Think of DataOS for data the way you think of an operating system for your computer. Your OS doesn't replace your apps. It gives them a shared foundation: memory, file management, security, a common language. DataOS is that activation layer for your data infrastructure, the foundation that makes everything in your stack work together with shared context, governance, and intelligence.

DataOS isa data management platform from The Modern Data Company. It layers over your existing data stack, working with platforms like Snowflake, Data bricks, and BigQuery, without requiring migration. The core unit of DataOS is the data product: a governed, reusable, and ready-to-use data asset that teams can build, manage, and activate for analytics, AI, and agentic workflows out of the box.
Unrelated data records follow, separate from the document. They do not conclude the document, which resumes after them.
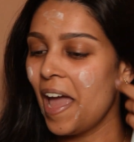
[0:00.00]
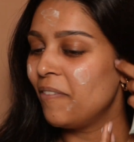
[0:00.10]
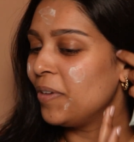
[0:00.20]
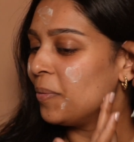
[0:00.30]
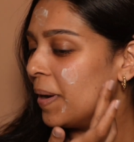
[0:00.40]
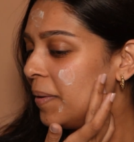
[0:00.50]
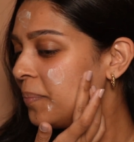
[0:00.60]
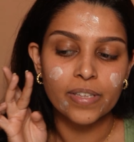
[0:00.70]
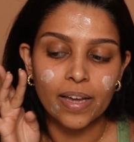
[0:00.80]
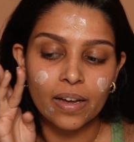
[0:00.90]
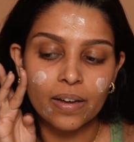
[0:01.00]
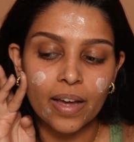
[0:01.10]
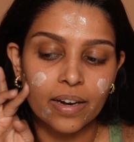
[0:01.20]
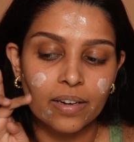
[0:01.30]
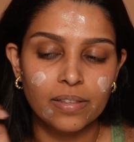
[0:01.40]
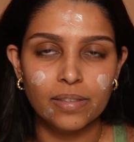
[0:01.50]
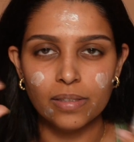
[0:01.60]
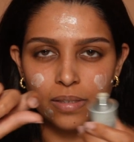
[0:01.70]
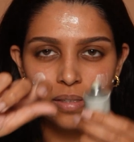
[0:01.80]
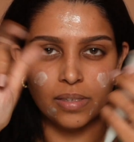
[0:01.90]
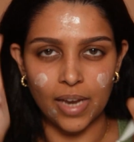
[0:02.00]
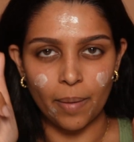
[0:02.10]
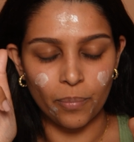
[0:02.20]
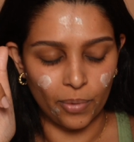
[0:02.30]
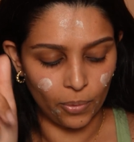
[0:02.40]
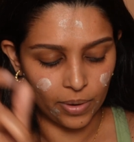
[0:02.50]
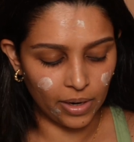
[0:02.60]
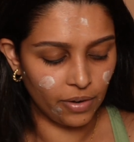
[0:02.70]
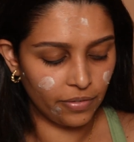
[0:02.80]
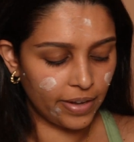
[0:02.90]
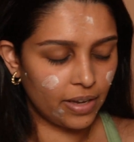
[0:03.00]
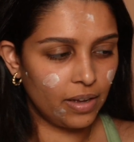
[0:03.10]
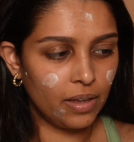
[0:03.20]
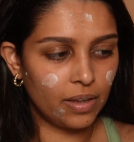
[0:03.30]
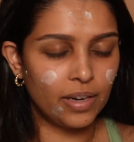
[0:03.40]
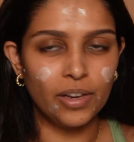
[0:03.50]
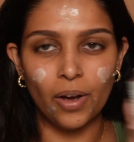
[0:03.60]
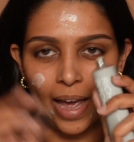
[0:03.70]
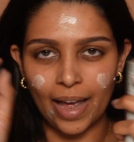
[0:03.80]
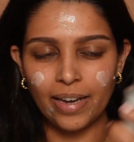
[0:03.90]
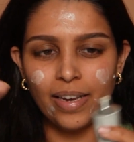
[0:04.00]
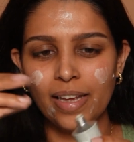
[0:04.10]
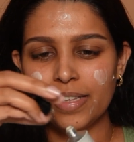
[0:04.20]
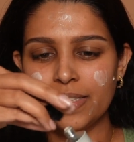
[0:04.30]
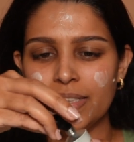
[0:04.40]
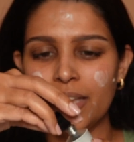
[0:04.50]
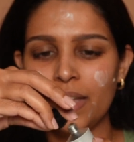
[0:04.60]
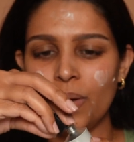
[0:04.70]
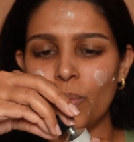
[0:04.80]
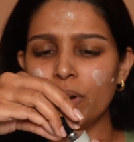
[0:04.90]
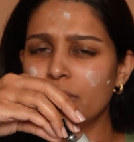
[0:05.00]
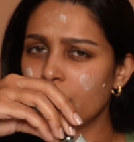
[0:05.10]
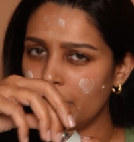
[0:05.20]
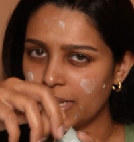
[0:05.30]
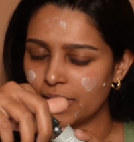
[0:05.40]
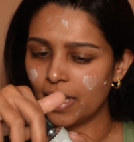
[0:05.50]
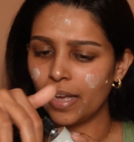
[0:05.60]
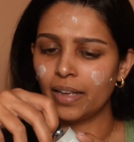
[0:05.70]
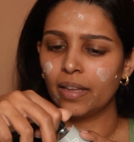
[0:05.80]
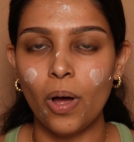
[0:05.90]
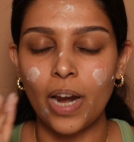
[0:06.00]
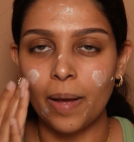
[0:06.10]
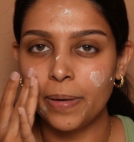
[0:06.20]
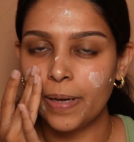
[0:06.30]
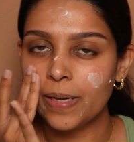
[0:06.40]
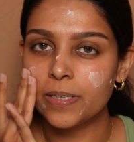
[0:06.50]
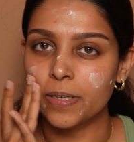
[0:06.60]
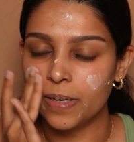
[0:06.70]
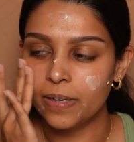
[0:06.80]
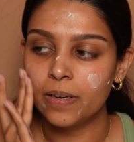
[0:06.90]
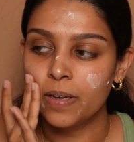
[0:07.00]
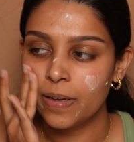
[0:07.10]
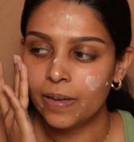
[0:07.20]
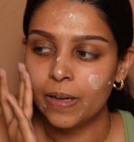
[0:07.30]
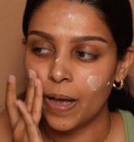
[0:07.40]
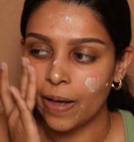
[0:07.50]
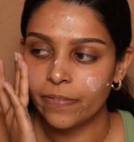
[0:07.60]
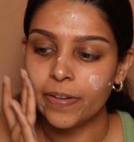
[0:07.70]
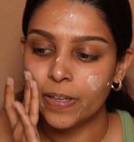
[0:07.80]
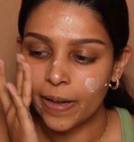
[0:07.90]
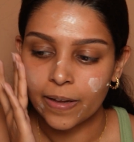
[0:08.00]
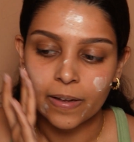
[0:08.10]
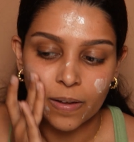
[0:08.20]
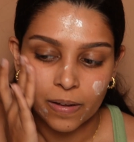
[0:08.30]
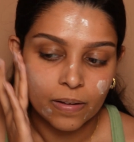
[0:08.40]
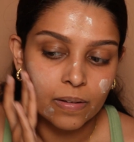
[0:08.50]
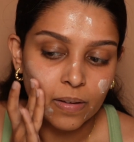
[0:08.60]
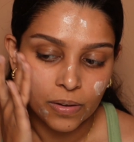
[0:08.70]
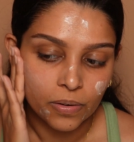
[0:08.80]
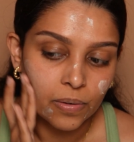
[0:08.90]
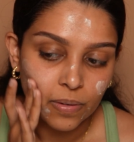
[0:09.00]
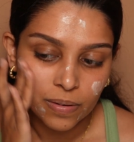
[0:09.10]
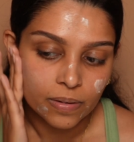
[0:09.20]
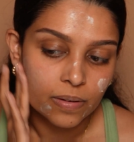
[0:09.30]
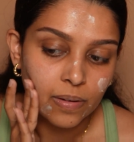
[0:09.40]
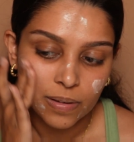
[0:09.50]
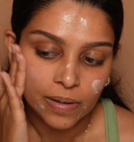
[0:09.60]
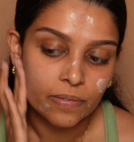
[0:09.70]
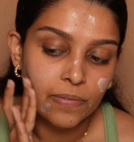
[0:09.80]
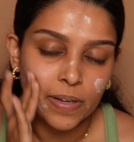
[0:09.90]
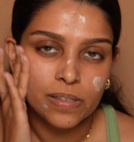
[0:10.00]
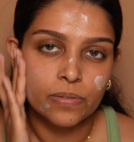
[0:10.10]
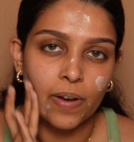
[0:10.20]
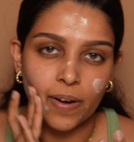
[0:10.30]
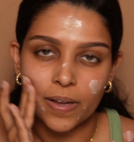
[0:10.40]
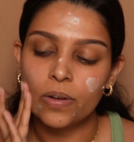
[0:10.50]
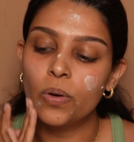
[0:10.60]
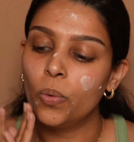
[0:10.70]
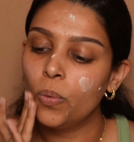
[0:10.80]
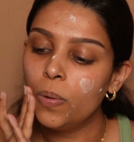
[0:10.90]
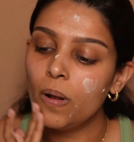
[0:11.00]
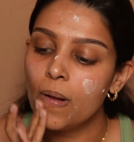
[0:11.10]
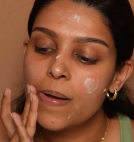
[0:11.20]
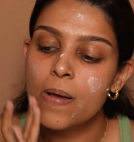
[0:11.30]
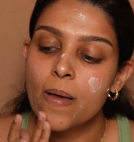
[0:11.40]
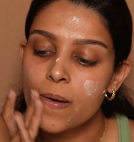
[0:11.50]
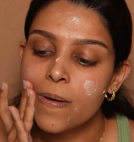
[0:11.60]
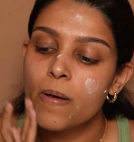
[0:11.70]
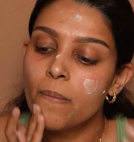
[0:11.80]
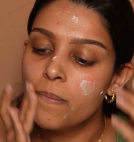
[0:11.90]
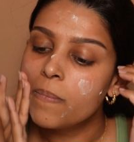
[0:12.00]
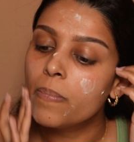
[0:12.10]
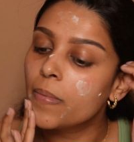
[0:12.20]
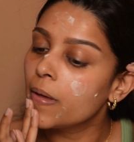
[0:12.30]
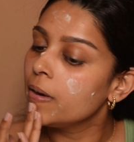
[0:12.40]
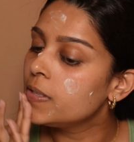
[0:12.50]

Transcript: everywhere. Say a cactus stem broke in your finger, in your hand, is what it smells like. On application, I feel like, it feels very cool and it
Unlike traditional data management platforms, DataOS doesn't ask you to rip and replace anything. It works with what you have, adding the activation layer your stack is missing.
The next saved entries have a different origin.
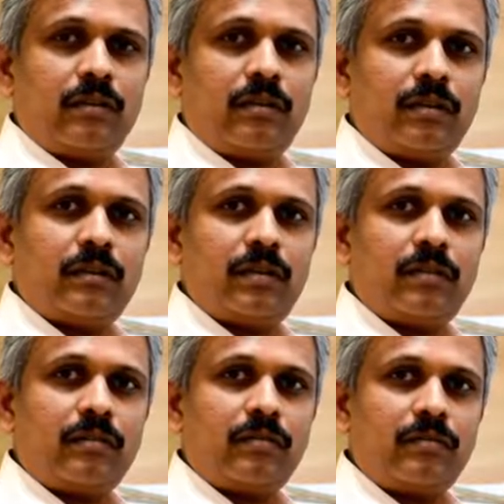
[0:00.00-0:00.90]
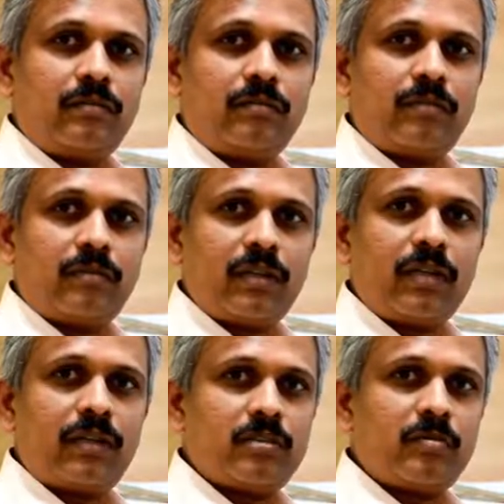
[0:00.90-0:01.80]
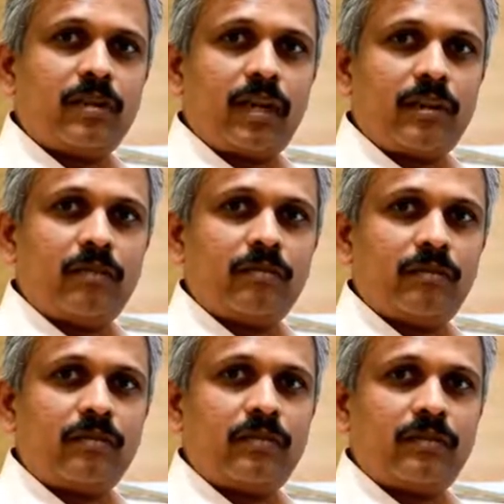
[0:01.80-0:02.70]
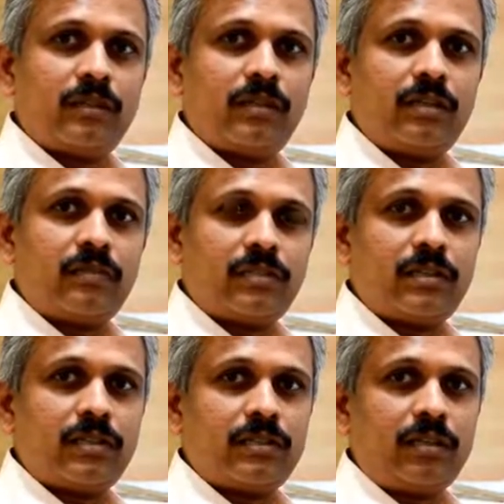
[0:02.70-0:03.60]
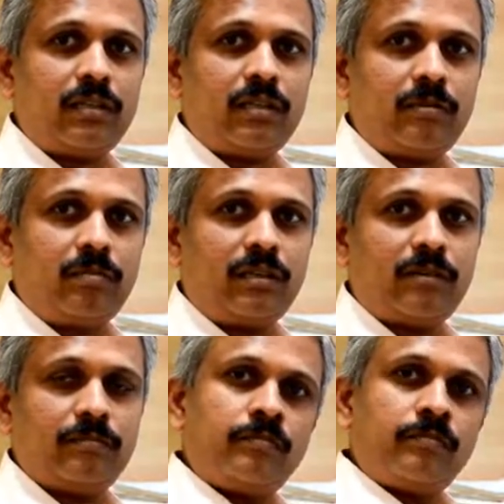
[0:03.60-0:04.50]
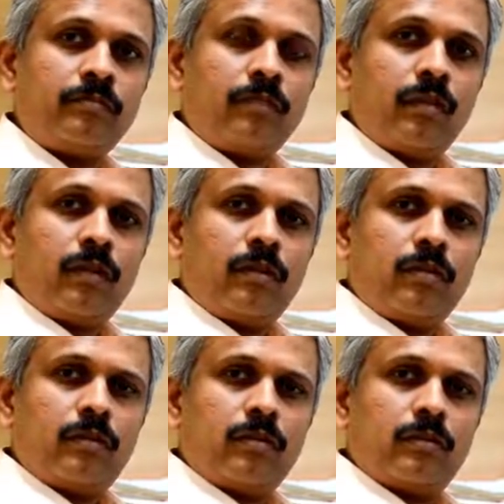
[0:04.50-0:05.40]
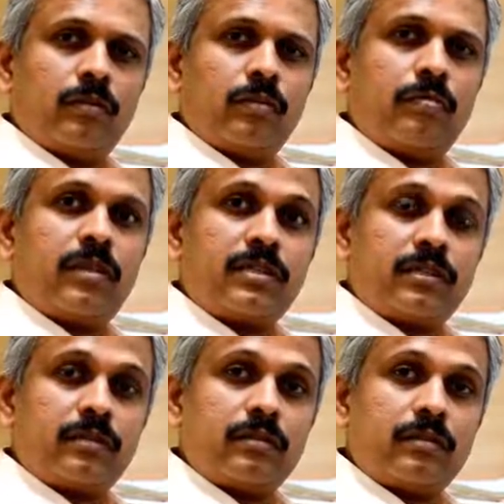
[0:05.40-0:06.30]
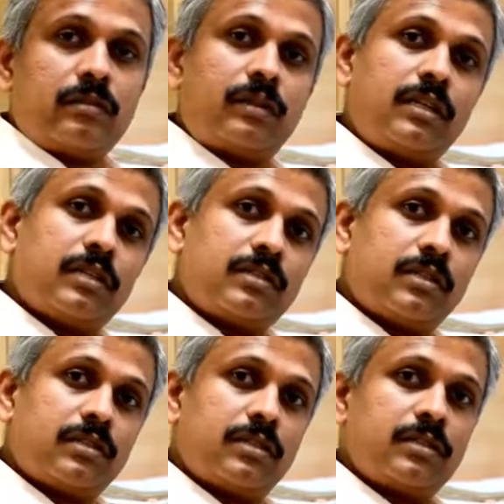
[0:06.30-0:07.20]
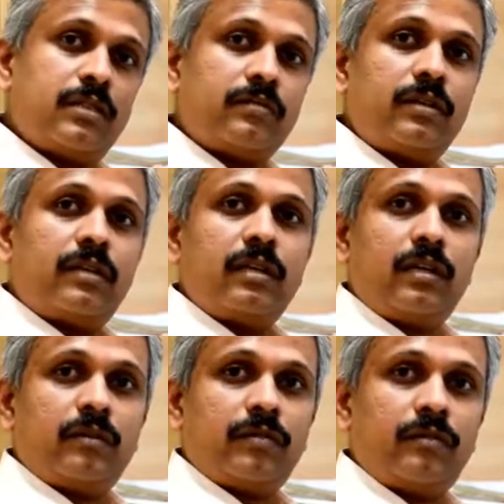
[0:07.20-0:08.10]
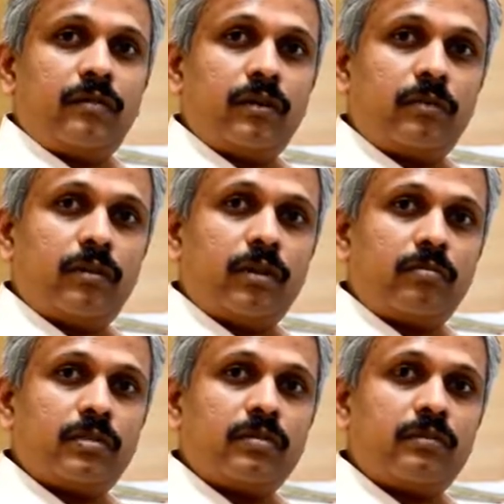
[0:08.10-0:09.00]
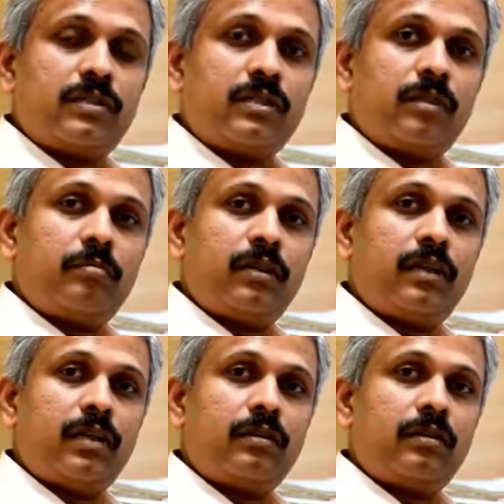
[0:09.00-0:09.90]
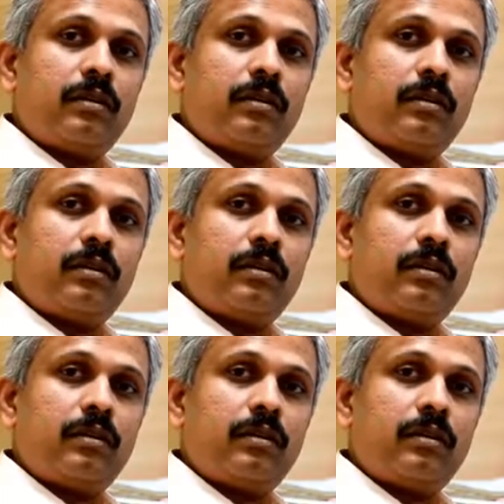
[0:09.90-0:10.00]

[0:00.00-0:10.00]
and then from there it has to be carried on for further investigation and treatment. So breast reconstruction is definitely a very good option which can be done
2. How does DataOS integrate with existing data infrastructure?

DataOS integrates seamlessly with existing data infrastructure without requiring rip-and-replace. It layers over other platforms like cloud warehouses, lake houses, and data catalogs to add context, governance, and activation capabilities. Organizations can retain their current investments while gaining a unified data product layer.

3. What is a data product in DataOS?

Data products in DataOS are outcome-driven, reusable units of data that are self-contained and versioned. Each data product bundles data, transformation logic, a semantic model, quality contracts, access policies, governance, and consumption APIs into a single platform-managed unit. They are reusable building blocks for analytics, applications, and AI.

4. How does DataOS handle data governance and compliance?

DataOS embeds governance directly into every data product. This includes attribute-based access controls, data contracts, SLO monitoring, and a comprehensive governance framework. Governance is enforced automatically rather than applied manually, which means compliance scales with usage without creating bottlenecks.

5. What is the DataOS semantic layer?

The DataOS unified semantic layer defines a shared business understanding of data across the organization. It uses active metadata management to standardize definitions, metrics, and relationships so that all consumers, whether dashboards, applications, or AI systems, operate on consistent and trusted data.

6. How does DataOS compare to traditional data platforms?

Traditional data platforms focus on storing and processing data. DataOS focuses on activating it.

DataOS enables organizations to move from data availability to data usability. By standardizing how data products are built, governed, and exposed, it reduces the time required to take data from raw ingestion to business consumption. This allows teams to deliver analytics, applications, and AI use cases faster, with less duplication and rework.

7. How long does it take to deploy DataOS?

DataOS is designed to deliver value quickly, within weeks without disrupting existing systems. It integrates with current infrastructure, so there is no need for migration or replacement of core platforms. Proof of Value deployments are production-ready and can begin delivering business outcomes in days to weeks.

8. Does DataOS support AI and machine learning workloads?

Yes. DataOS ensures AI systems and agents use data that is consistently defined, governed, and reliable through data products with built-in semantics and quality controls. These data products are directly accessible via REST, GraphQL, and SQL, and are exposed through MCP (Model Context Protocol), allowing modern AI tools and assistants to discover and interact with them within existing development workflows.

9. What results do organizations see with DataOS?

Organizations using DataOS report up to 90% faster time to insight, 70% faster reporting through standardized metrics, and up to 50% savings on total data costs. Data engineering teams spend less time rebuilding pipelines and more time building new capabilities because data products are reusable across use cases.